## WORK INSTRUCTION:
Omitting the pictures, output all of the records precisely as written.

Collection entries
────

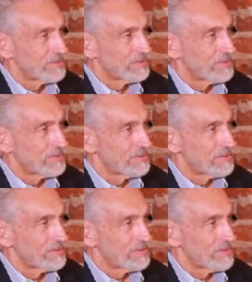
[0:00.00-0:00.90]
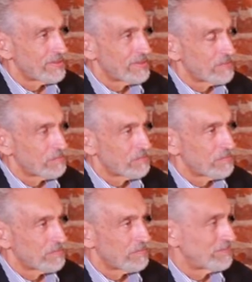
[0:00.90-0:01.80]

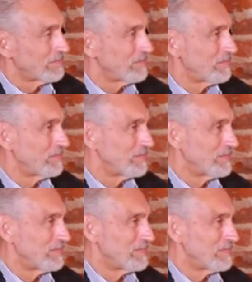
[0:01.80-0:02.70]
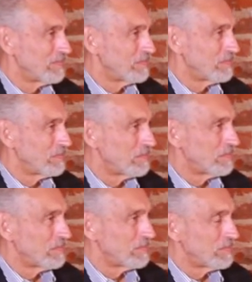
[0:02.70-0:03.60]

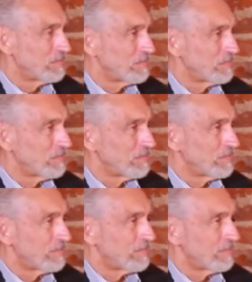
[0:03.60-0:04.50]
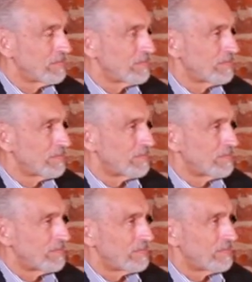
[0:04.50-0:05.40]

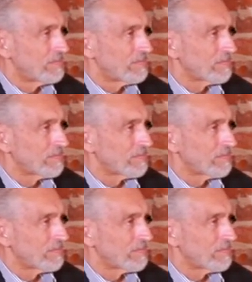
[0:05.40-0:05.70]
No words are spoken by the person on screen.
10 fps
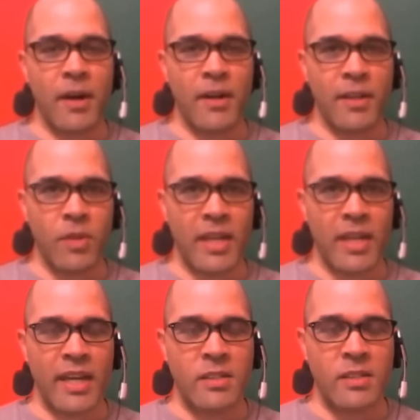in the party
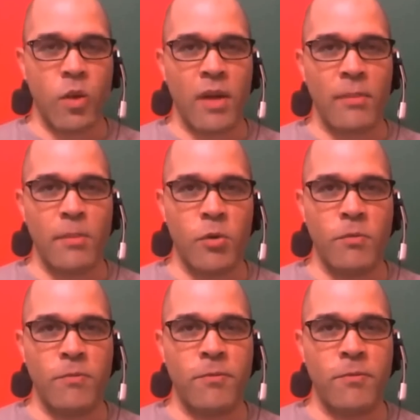only gets one
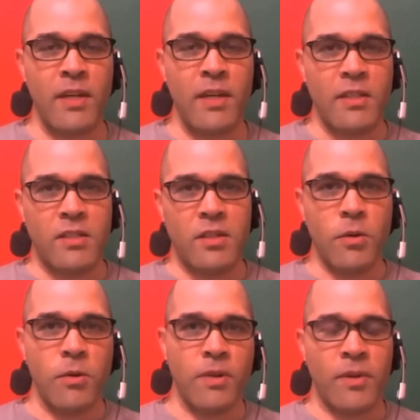move.
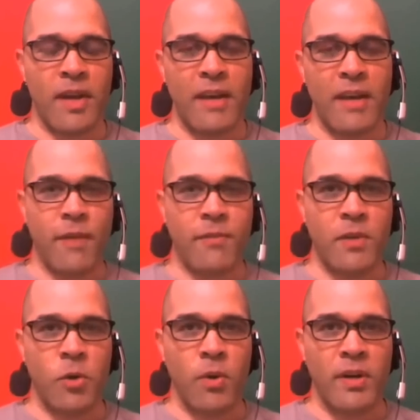So you kind of have
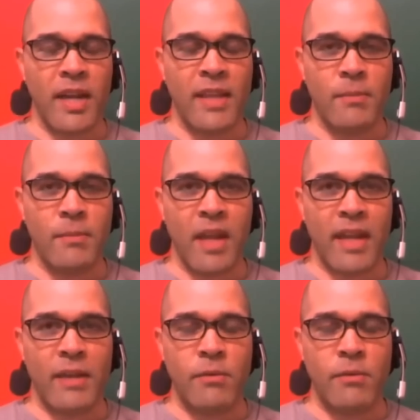to coordinate them like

────

## RESPONSE TO THIS TASK:
[0:00.00-0:00.90]
[0:00.90-0:01.80]

[0:01.80-0:02.70]
[0:02.70-0:03.60]

[0:03.60-0:04.50]
[0:04.50-0:05.40]

[0:05.40-0:05.70]
No words are spoken by the person on screen.
10 fps
in the party
only gets one
move.
So you kind of have
to coordinate them like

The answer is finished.